I understand what you’re asking for – you want a way to link cards from separate notes as something akin to “siblings.” The answer is – there’s no way to do that. That’s why I suggested you look for what has been implemented in add-ons.

Sometimes when it’s difficult to come up with a solid example, it’s because there’s no realistic use case that can’t already be handled by existing functionality.

You offer this as an unacceptable solution, but it’s not as complicated as you make it out to be. In the long run, you should want related information to stay together on a single note, with each piece of information in its own field. It makes it much easier to manage and “future-proof” your collection.
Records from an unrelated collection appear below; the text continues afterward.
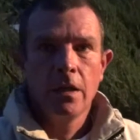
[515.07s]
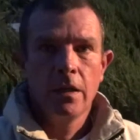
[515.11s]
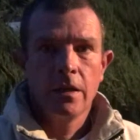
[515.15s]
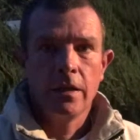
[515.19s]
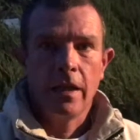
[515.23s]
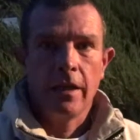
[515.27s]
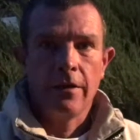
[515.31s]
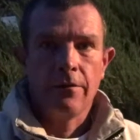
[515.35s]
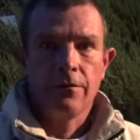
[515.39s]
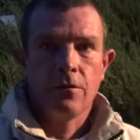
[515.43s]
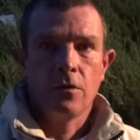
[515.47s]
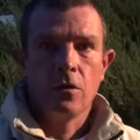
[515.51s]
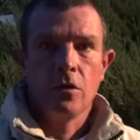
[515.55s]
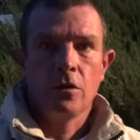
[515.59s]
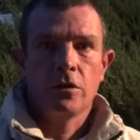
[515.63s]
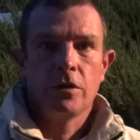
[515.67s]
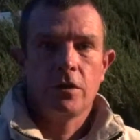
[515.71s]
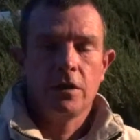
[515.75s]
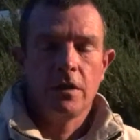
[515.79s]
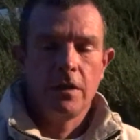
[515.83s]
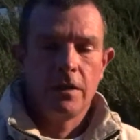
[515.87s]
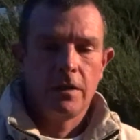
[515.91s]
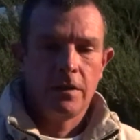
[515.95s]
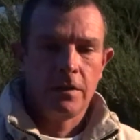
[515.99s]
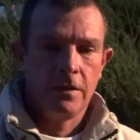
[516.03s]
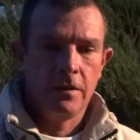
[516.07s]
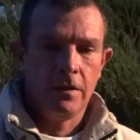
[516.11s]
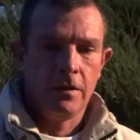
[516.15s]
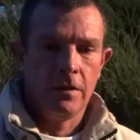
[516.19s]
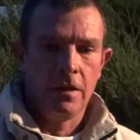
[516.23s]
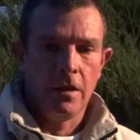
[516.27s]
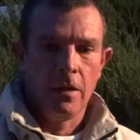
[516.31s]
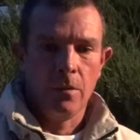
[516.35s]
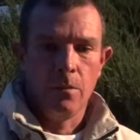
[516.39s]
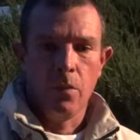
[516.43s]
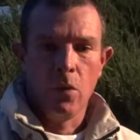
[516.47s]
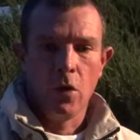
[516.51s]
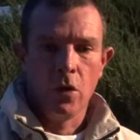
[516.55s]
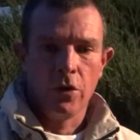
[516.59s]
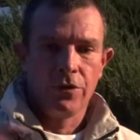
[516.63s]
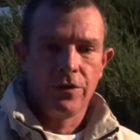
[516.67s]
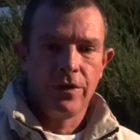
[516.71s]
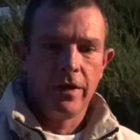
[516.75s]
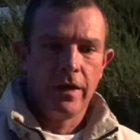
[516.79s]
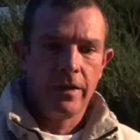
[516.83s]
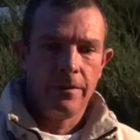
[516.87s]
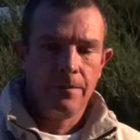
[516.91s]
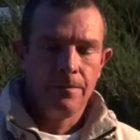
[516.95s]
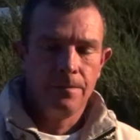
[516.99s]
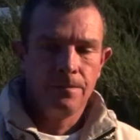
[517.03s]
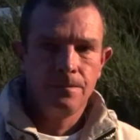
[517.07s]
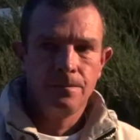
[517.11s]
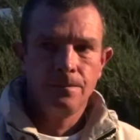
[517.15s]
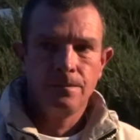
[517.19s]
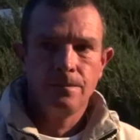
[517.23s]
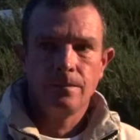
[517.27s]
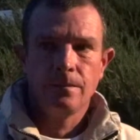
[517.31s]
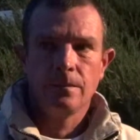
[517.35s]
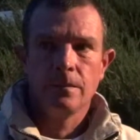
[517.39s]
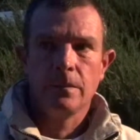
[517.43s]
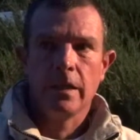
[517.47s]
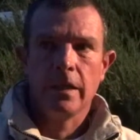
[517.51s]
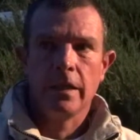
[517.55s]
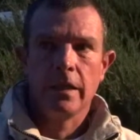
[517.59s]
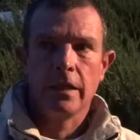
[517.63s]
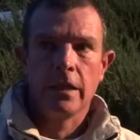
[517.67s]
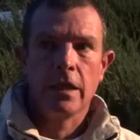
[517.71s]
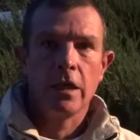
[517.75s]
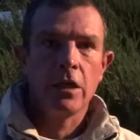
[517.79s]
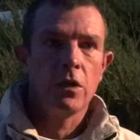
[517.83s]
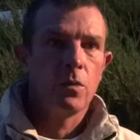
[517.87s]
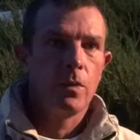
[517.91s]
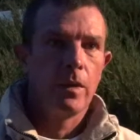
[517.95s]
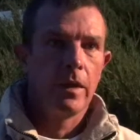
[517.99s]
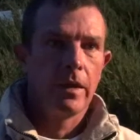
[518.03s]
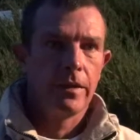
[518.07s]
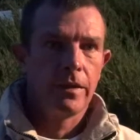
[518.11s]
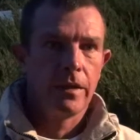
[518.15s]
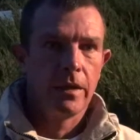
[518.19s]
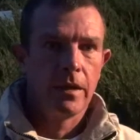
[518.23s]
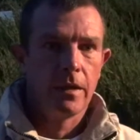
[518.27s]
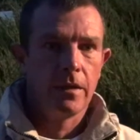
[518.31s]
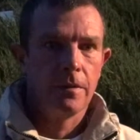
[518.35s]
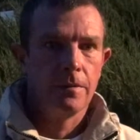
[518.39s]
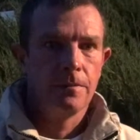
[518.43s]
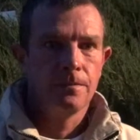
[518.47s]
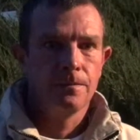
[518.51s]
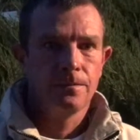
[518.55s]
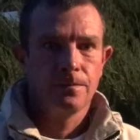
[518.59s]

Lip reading: They've got a board there in Kitwe, I think.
You don’t need to anticipate every need now, but when you have a good idea later, you can add another card type, and your note type can expand to accommodate it. As I write this, I’m looking at my own primary language-learning note type that has expanded over the years to 23 fields, and makes up to 7 cards (and I still have plans for more).

So, a note that “supports 3 writing styles generating 3 (or more) cards” seems not that challenging, and when you’re ready for 10 writing styles, you can do that too! :sweat_smile:

You use case also sounds like it could be served by sibling cards created from the same note. That might mean you want a compound-verb-centric note type, that you can set up in a certain way for how you want to learn these overlapping words, but separating them into separate notes seems to work against you.

Why is it impossible to add to notes some sort of third field similar to #GUID? For example, an ID that links related notes, so if I review one note today with that sibling/relative ID, the rest of the “family” would automatically be buried.

In my case, I struggle to memorize text like definitions in Anki, and I have a habit of breaking them into atomized chunks and making them into separate notes. I can’t just separate chunks within a single note, because the texts are inconsistent and vary in size.

If it were possible to simply mark notes with a third Family-UID field, memorizing texts would be much easier. I could make chunks as needed, tag them with the same Family-ID, and not worry about overlap.

This could also be useful in cases where people need to memorize poems, or for actors who need to memorize scripts.

Just use the same note with multiple card types that show you different fields.

I’ve been using Math Academy for about 4 months now. It’s works amazingly.